* **WHAT IS BEING ASKED**
Copy all the data exactly, except the pictures.
--- EXERCISE DATA ---
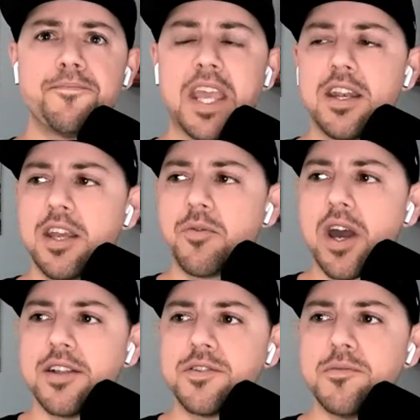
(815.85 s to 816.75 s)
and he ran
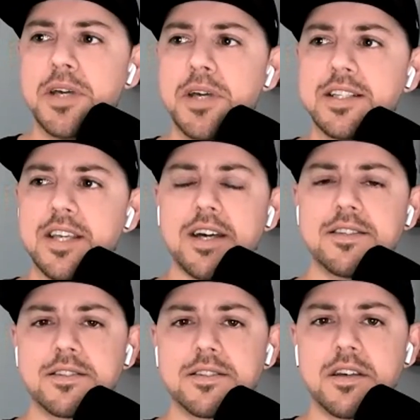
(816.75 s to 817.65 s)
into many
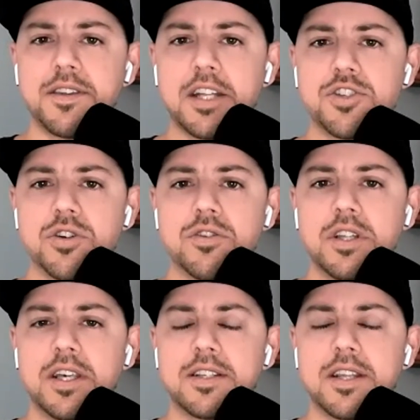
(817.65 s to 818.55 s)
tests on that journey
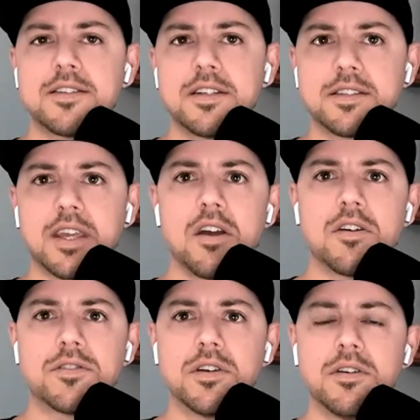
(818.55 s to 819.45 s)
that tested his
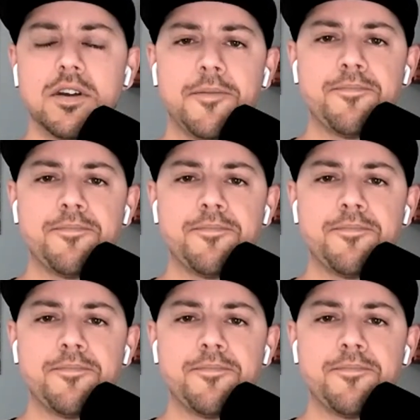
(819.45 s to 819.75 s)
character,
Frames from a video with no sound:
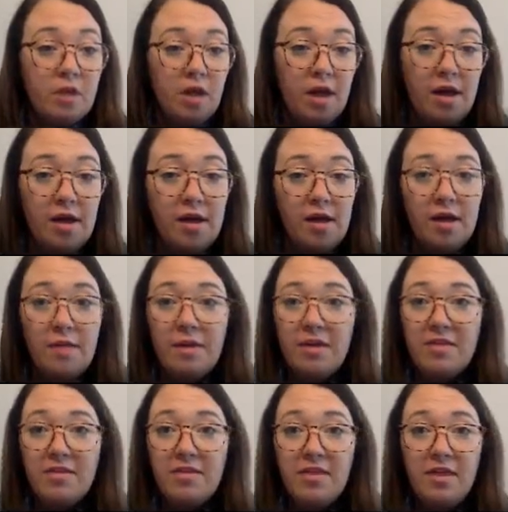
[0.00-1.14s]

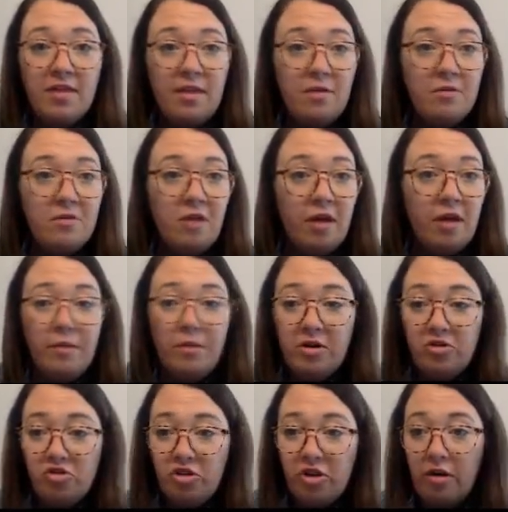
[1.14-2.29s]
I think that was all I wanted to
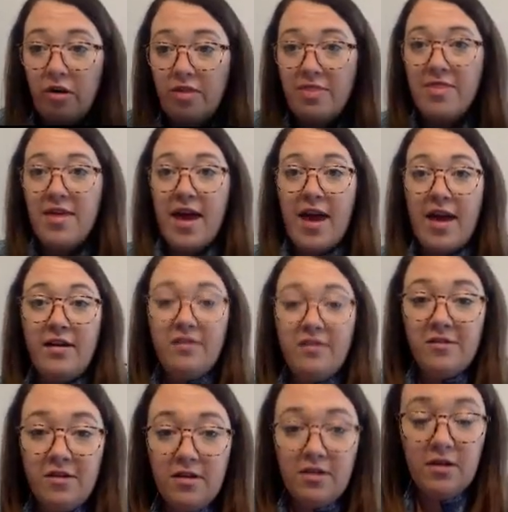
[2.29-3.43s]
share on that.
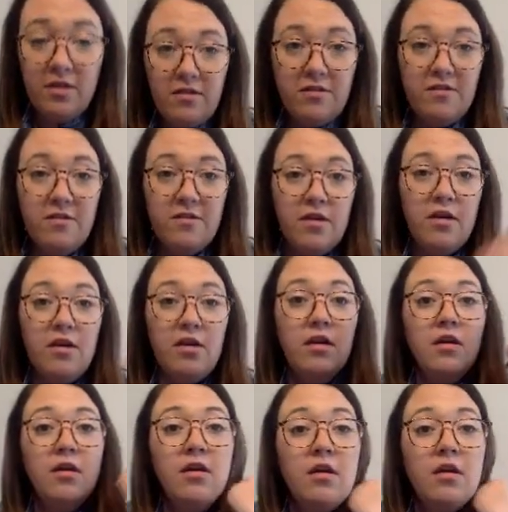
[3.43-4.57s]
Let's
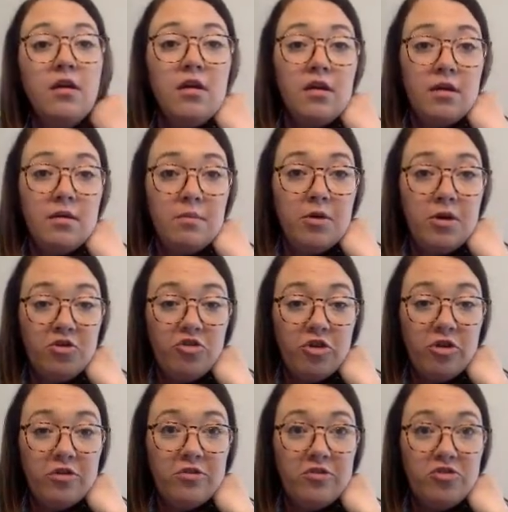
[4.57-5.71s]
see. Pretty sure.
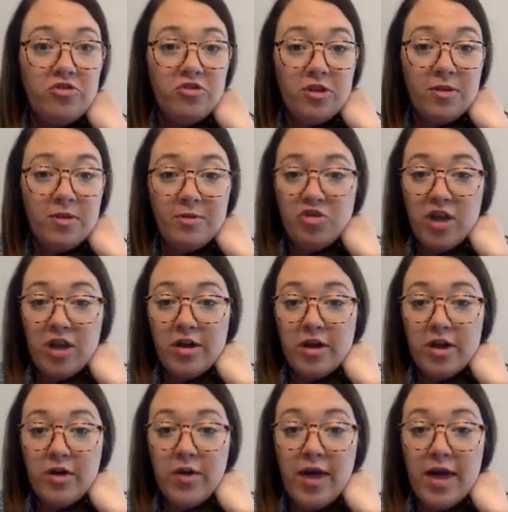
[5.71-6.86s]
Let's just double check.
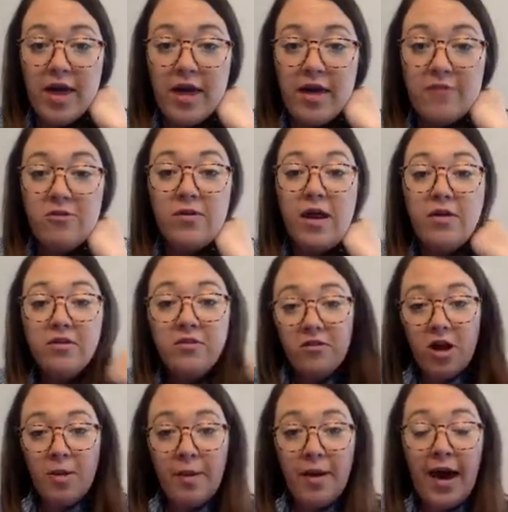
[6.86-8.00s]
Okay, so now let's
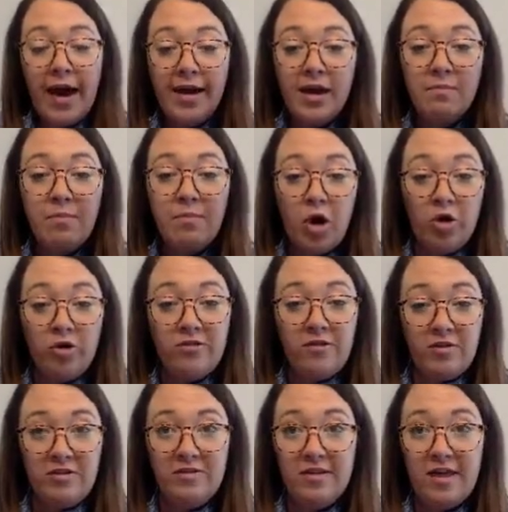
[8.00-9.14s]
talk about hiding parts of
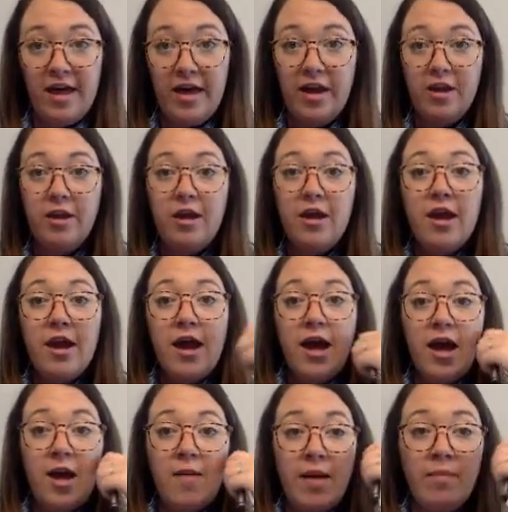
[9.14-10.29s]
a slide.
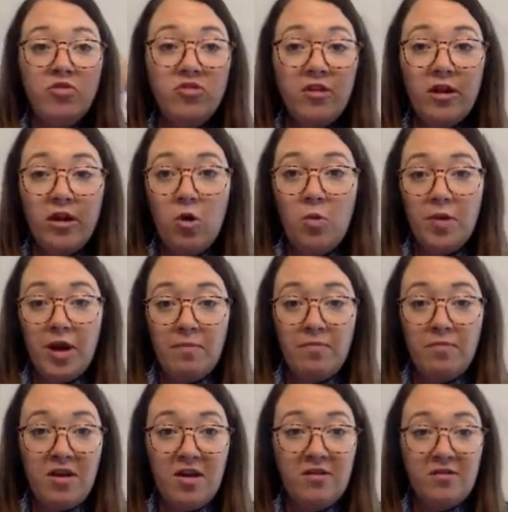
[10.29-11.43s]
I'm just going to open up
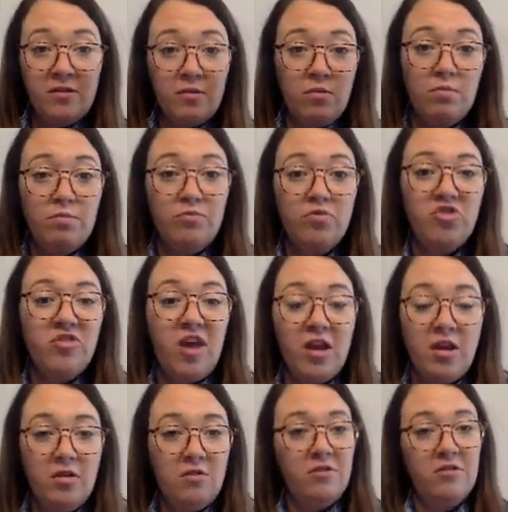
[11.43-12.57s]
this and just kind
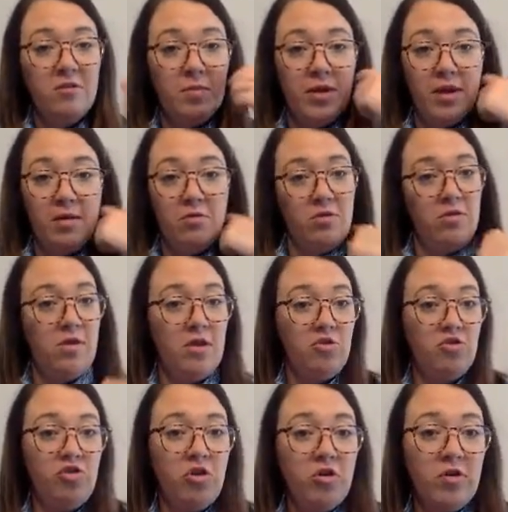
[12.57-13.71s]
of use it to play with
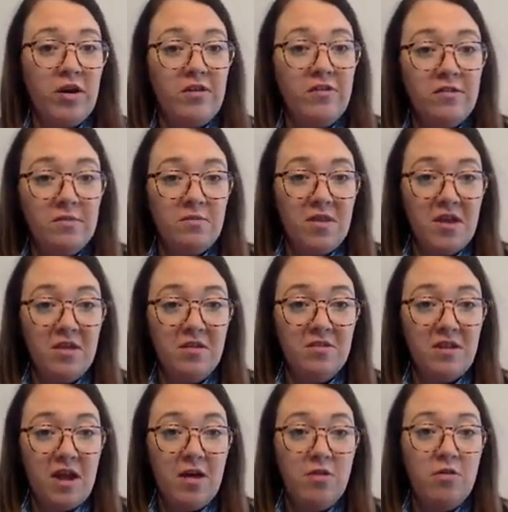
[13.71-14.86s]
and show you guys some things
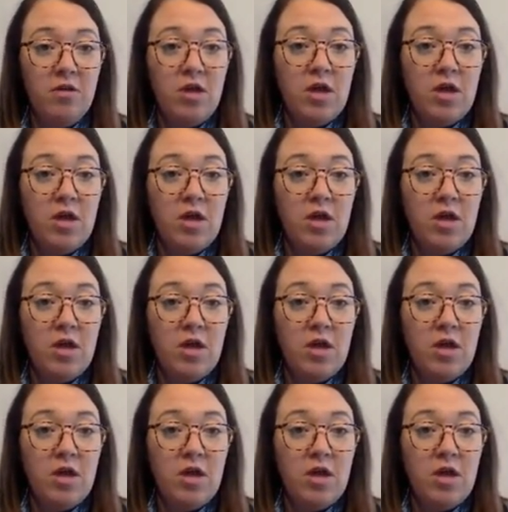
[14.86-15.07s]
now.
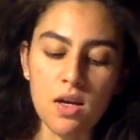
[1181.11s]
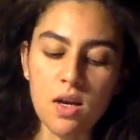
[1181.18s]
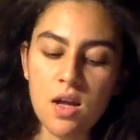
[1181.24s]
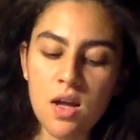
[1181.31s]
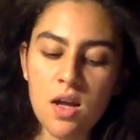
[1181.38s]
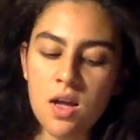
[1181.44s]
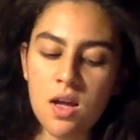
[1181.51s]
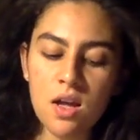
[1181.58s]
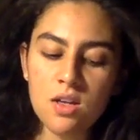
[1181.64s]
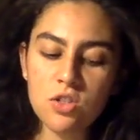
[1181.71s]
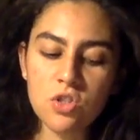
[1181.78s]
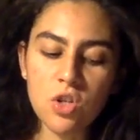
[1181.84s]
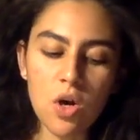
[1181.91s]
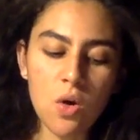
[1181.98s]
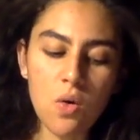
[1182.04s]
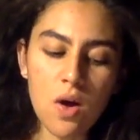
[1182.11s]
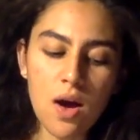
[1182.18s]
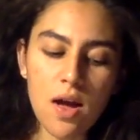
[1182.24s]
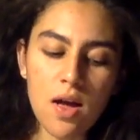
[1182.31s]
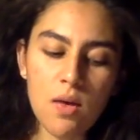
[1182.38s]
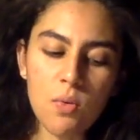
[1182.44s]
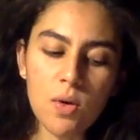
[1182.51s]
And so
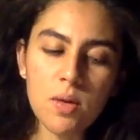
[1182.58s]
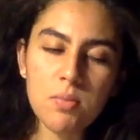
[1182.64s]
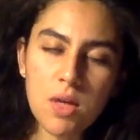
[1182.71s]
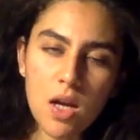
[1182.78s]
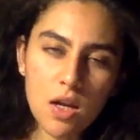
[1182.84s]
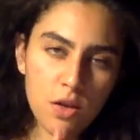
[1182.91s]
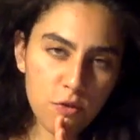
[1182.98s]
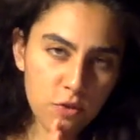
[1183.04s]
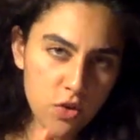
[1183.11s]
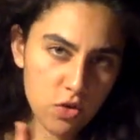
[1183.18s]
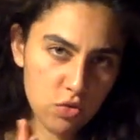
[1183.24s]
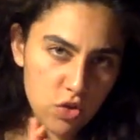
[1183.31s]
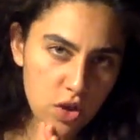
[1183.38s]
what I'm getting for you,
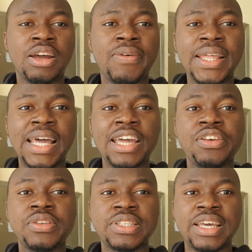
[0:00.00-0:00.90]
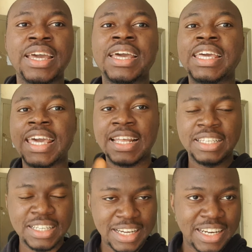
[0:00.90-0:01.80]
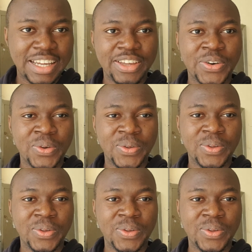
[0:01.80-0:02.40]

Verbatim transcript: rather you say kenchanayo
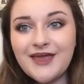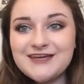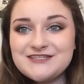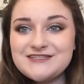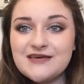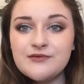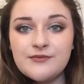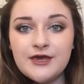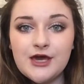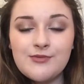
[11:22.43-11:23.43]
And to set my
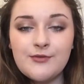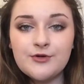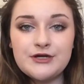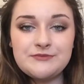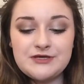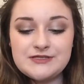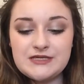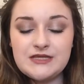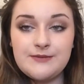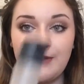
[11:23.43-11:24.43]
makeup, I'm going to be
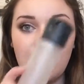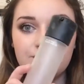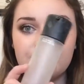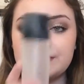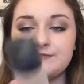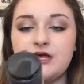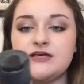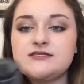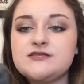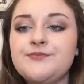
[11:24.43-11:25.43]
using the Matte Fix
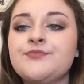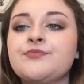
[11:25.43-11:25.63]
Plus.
---
* **RESPONSE BELOW**
(815.85 s to 816.75 s)
and he ran
(816.75 s to 817.65 s)
into many
(817.65 s to 818.55 s)
tests on that journey
(818.55 s to 819.45 s)
that tested his
(819.45 s to 819.75 s)
character,
Frames from a video with no sound:
[0.00-1.14s]

[1.14-2.29s]
I think that was all I wanted to
[2.29-3.43s]
share on that.
[3.43-4.57s]
Let's
[4.57-5.71s]
see. Pretty sure.
[5.71-6.86s]
Let's just double check.
[6.86-8.00s]
Okay, so now let's
[8.00-9.14s]
talk about hiding parts of
[9.14-10.29s]
a slide.
[10.29-11.43s]
I'm just going to open up
[11.43-12.57s]
this and just kind
[12.57-13.71s]
of use it to play with
[13.71-14.86s]
and show you guys some things
[14.86-15.07s]
now.
[1181.11s]
[1181.18s]
[1181.24s]
[1181.31s]
[1181.38s]
[1181.44s]
[1181.51s]
[1181.58s]
[1181.64s]
[1181.71s]
[1181.78s]
[1181.84s]
[1181.91s]
[1181.98s]
[1182.04s]
[1182.11s]
[1182.18s]
[1182.24s]
[1182.31s]
[1182.38s]
[1182.44s]
[1182.51s]
And so
[1182.58s]
[1182.64s]
[1182.71s]
[1182.78s]
[1182.84s]
[1182.91s]
[1182.98s]
[1183.04s]
[1183.11s]
[1183.18s]
[1183.24s]
[1183.31s]
[1183.38s]
what I'm getting for you,
[0:00.00-0:00.90]
[0:00.90-0:01.80]
[0:01.80-0:02.40]

Verbatim transcript: rather you say kenchanayo
[11:22.43-11:23.43]
And to set my
[11:23.43-11:24.43]
makeup, I'm going to be
[11:24.43-11:25.43]
using the Matte Fix
[11:25.43-11:25.63]
Plus.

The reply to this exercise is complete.